Sorry, but on high traffic sites there will always be someone that finds them and then an honest trade can be slammed and renowned for cheating which in such case would not be correct.

When I surf sites with hard to read text for example, I often mark the whole site with my mouse and thereby I can see hidden links. I rarely find any, but when I do, I click them if they are of any interest ofcourse. http://bbs.adultwebmasterinfo.com/ubb/smile.gif

Hey, I have an idea. Put those links in hidden LAYERS and the surfers will not find them, but the BOTs will.

&lt;div id="HiddenLayerLinks" style="position:absolute; z-index:1; visibility: hidden"&gt;
&lt;a href="http://sexslam.com/cgi-bin/ucj/c.cgi?link=we_got_a_cheater_boss"&gt;We
got a cheater boss link!&lt;/a&gt;&lt;br&gt;
&lt;a href="http://sexslam.com/cgi-bin/ucj/c.cgi?link=hidden_sex_link"&gt;Hidden
sex link&lt;/a&gt;&lt;br&gt;
&lt;a href="http://sexslam.com/cgi-bin/ucj/c.cgi?link=ban_me_link"&gt;Ban me link&lt;/a&gt;
&lt;/div&gt;

WiredGuy What don't you understand about let's not discuss this? It's not as easy as it seems though it can be done. Please DO NOT EVEN DESCRIBE what is needed to do this. You can't understand this? Now you've given some people ideas and scared the crap out of others ;(

About the hidden links. I use these on my site too but there are damn near useless against bots. There are SO many spiders out there that you will find that MANY hits will come to "hidden" links. (I use them to shut down spiders but I don't see the use against bots)

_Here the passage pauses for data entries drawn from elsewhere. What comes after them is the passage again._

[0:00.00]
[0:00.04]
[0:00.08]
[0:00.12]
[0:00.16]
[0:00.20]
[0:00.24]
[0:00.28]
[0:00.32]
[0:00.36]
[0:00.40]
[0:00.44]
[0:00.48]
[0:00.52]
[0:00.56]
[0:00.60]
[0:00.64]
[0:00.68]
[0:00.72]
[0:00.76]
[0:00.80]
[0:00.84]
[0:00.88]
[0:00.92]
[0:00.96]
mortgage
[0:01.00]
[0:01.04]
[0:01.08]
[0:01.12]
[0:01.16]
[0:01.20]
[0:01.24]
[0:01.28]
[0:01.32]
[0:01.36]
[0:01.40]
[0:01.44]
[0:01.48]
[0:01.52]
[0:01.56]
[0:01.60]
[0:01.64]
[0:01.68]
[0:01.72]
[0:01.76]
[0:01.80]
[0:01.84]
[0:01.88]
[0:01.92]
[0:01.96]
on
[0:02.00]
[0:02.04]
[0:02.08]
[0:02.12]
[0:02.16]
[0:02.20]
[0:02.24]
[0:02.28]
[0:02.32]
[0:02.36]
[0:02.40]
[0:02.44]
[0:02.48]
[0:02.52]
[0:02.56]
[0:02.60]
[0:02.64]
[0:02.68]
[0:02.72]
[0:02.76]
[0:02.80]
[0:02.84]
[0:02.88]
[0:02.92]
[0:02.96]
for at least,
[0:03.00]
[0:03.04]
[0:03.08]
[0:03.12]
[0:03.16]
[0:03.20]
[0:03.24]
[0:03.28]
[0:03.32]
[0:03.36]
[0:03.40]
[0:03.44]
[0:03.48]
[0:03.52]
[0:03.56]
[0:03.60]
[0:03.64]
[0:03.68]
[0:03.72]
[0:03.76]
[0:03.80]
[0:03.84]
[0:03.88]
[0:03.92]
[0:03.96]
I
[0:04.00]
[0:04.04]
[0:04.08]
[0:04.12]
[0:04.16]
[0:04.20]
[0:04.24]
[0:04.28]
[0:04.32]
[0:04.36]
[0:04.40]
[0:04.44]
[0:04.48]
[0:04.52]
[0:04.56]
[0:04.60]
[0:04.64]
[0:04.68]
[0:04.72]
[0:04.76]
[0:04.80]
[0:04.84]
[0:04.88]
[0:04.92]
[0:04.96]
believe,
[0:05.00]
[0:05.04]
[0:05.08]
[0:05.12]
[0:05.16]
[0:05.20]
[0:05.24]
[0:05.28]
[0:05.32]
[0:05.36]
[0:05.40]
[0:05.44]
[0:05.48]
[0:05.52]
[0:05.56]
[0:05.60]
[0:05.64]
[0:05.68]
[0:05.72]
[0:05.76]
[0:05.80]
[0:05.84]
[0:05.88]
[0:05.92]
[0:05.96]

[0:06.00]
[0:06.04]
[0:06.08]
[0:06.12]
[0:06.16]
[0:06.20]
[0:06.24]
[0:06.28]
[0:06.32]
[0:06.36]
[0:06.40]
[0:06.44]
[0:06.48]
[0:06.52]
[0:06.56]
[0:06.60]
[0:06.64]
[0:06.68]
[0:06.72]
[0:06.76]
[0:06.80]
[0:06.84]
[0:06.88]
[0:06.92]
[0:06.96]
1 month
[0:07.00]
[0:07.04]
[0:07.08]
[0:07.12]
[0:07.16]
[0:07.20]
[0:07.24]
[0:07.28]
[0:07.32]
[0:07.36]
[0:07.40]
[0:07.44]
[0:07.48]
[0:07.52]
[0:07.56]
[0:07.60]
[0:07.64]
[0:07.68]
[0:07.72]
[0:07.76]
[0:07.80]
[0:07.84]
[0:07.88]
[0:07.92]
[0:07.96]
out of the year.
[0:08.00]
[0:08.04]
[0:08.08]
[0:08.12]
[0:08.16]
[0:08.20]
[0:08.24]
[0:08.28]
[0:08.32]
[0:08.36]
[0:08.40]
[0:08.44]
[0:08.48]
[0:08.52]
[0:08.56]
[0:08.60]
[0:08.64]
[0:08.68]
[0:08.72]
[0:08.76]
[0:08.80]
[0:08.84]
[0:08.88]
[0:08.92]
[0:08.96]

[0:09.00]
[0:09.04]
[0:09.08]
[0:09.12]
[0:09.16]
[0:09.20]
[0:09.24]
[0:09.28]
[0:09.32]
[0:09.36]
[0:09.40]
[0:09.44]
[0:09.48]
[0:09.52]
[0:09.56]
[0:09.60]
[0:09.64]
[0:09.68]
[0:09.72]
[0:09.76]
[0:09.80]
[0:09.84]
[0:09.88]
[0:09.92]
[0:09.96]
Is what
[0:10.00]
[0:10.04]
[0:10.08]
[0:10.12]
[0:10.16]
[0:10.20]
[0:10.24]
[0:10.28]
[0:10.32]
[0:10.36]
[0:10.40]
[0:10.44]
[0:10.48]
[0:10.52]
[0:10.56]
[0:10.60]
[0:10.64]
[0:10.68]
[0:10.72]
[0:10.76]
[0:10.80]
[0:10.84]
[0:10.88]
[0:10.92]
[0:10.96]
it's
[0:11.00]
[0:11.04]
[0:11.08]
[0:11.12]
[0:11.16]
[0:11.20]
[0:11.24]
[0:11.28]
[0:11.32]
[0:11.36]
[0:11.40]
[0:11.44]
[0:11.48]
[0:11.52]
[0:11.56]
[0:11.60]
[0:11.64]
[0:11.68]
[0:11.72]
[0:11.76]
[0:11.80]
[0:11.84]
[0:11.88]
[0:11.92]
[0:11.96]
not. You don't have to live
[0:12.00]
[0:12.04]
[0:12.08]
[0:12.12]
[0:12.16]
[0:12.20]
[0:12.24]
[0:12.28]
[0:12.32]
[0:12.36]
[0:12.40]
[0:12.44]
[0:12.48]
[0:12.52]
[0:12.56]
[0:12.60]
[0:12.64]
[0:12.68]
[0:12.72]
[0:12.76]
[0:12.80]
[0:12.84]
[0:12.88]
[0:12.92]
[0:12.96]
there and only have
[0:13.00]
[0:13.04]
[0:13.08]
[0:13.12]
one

Lets not cause a terror here. It's a lot harder than you might think to make a bot that will actually work.
You can also use multiple proxies (This part is bit trickier. It can be done but not all proxies are totally anonymous and if a hitbotter doesn't know what he's doing you might be able to get some info on him in your logs)

SonicPuke, all I did was describe how a browser works. If someone on this board can use IE or Netscape, they should be able to figure out what I wrote, it's not exactly a trade secret how to surf the web you know.
It's really quite simple how browsers work, they all use cookies, they all make requests from the web and they all parse webpages. If someone is planning on writing a hitbot without knowing this, then they're plain stupid. All I did was describe how a browser works, I could have written code out here on how to do it, but I won't for obvious reasons.

WG

Just because you dont talk about it doesnt mean that its going to go away....

laters,
Chris

basically anything that a user does can be "spoofed" because of the nature of the use of software.